*Task*. Once the pictures are removed, restate the data below word for word.

-*-*-

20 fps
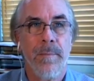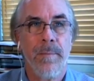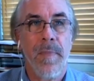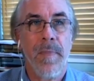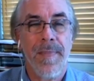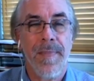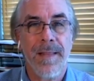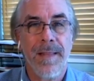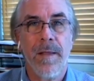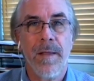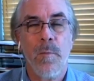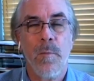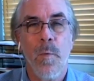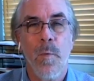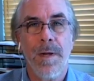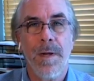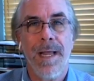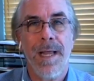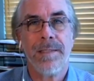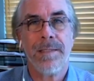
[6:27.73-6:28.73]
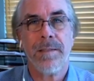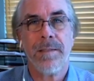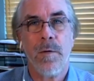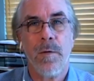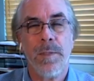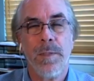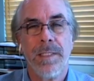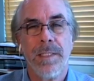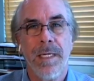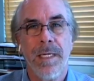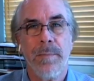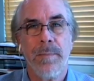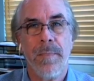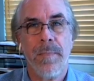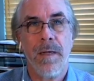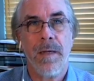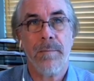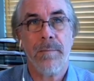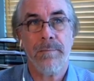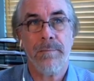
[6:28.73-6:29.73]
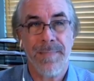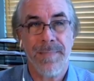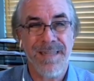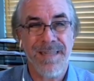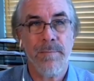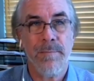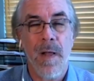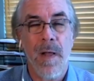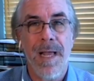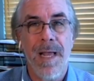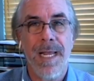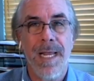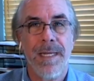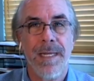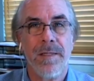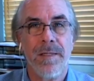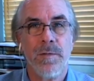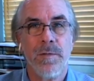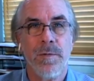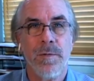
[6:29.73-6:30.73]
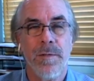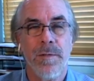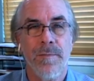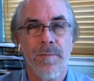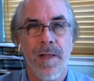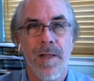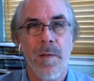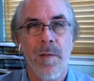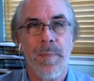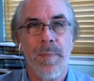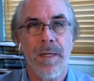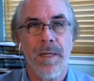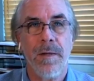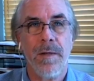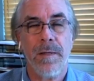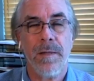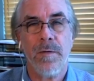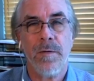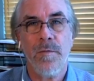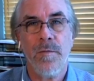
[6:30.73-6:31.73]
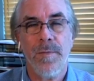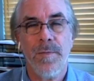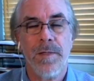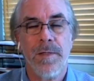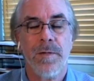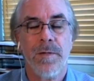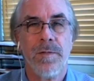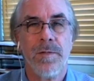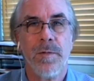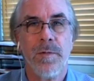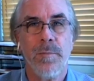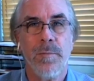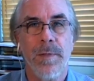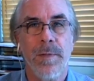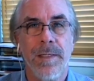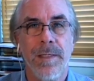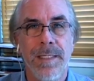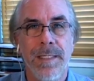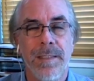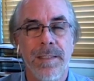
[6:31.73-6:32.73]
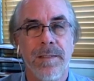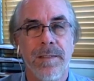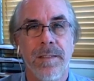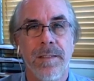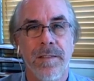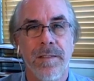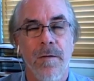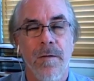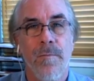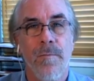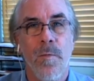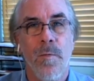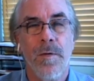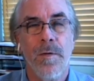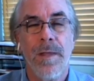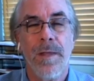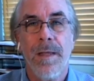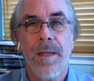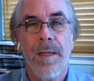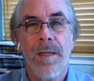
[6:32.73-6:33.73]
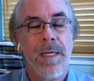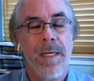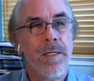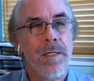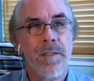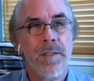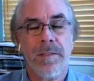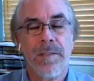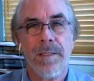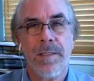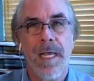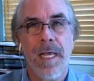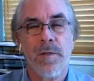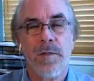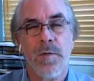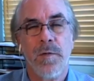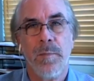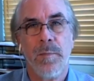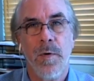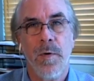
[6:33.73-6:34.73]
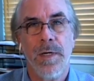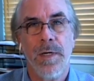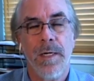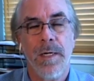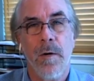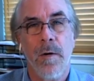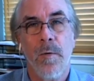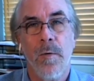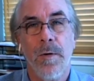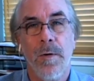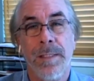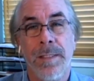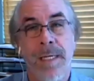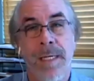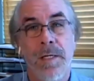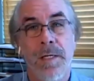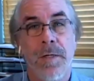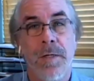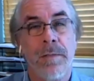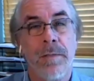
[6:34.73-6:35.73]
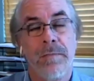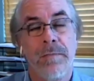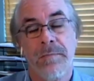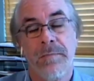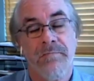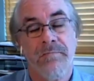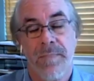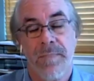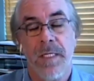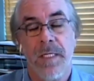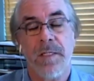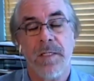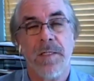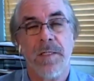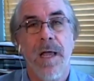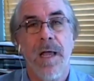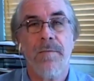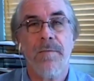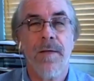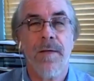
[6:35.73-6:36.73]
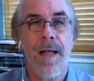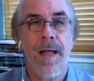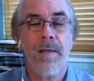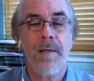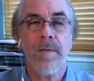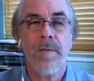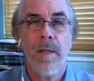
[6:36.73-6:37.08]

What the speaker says: thing that one has to always keep in mind as you're developing new features, new releases, and so forth. It's just an extra burden on organizations such as Highfive.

-*-*-

*Completed task*.
20 fps
[6:27.73-6:28.73]
[6:28.73-6:29.73]
[6:29.73-6:30.73]
[6:30.73-6:31.73]
[6:31.73-6:32.73]
[6:32.73-6:33.73]
[6:33.73-6:34.73]
[6:34.73-6:35.73]
[6:35.73-6:36.73]
[6:36.73-6:37.08]

What the speaker says: thing that one has to always keep in mind as you're developing new features, new releases, and so forth. It's just an extra burden on organizations such as Highfive.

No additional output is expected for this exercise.